DESCRIPTION OF THE TASK
For this exercise, please return exactly the line containing "[33:04.69-33:05.69]" and each line after it through the end of the records, with no pictures included.

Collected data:
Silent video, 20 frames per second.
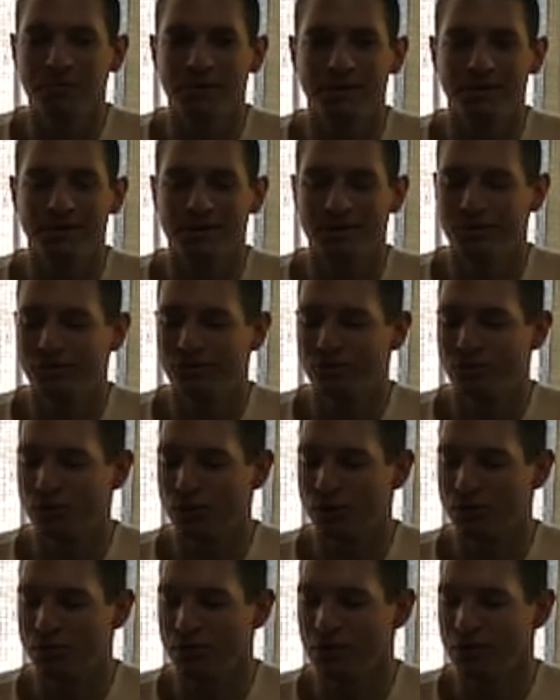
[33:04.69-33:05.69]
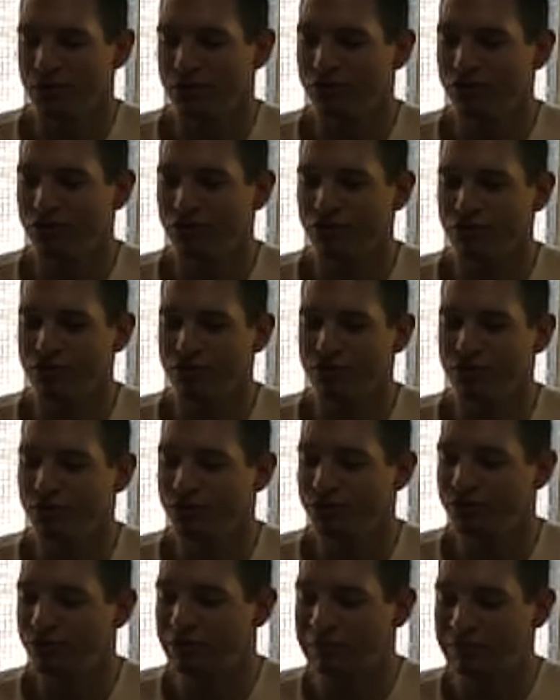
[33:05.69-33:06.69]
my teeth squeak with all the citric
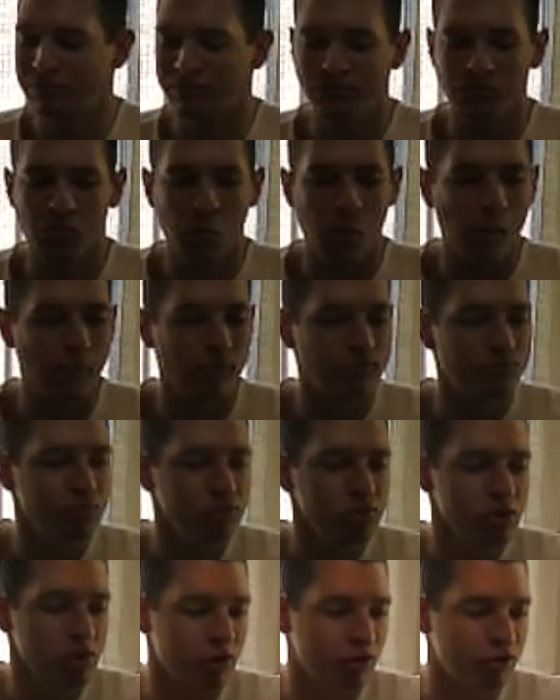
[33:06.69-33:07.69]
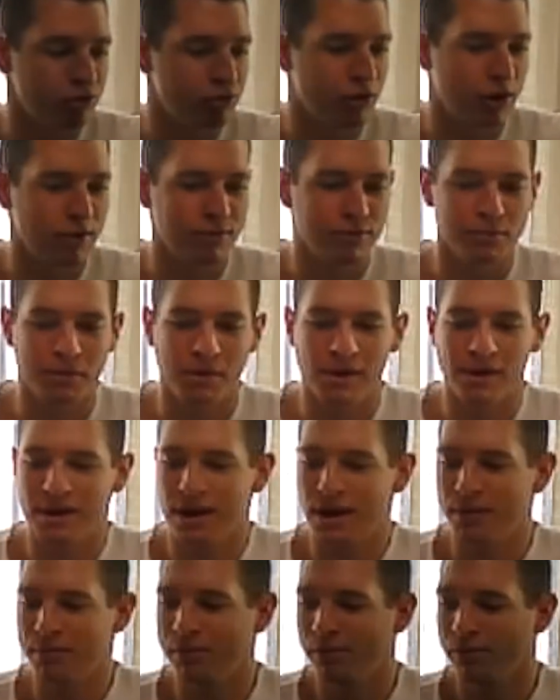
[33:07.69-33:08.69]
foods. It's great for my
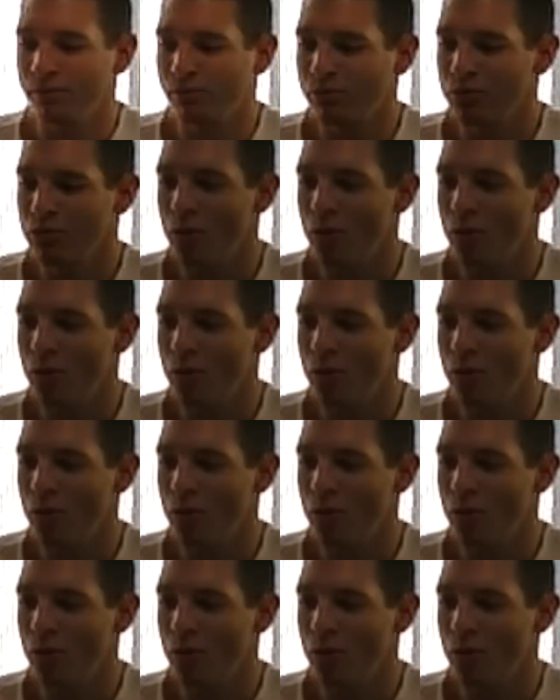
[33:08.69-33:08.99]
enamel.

PROBLEM SOLUTION
[33:04.69-33:05.69]
[33:05.69-33:06.69]
my teeth squeak with all the citric
[33:06.69-33:07.69]
[33:07.69-33:08.69]
foods. It's great for my
[33:08.69-33:08.99]
enamel.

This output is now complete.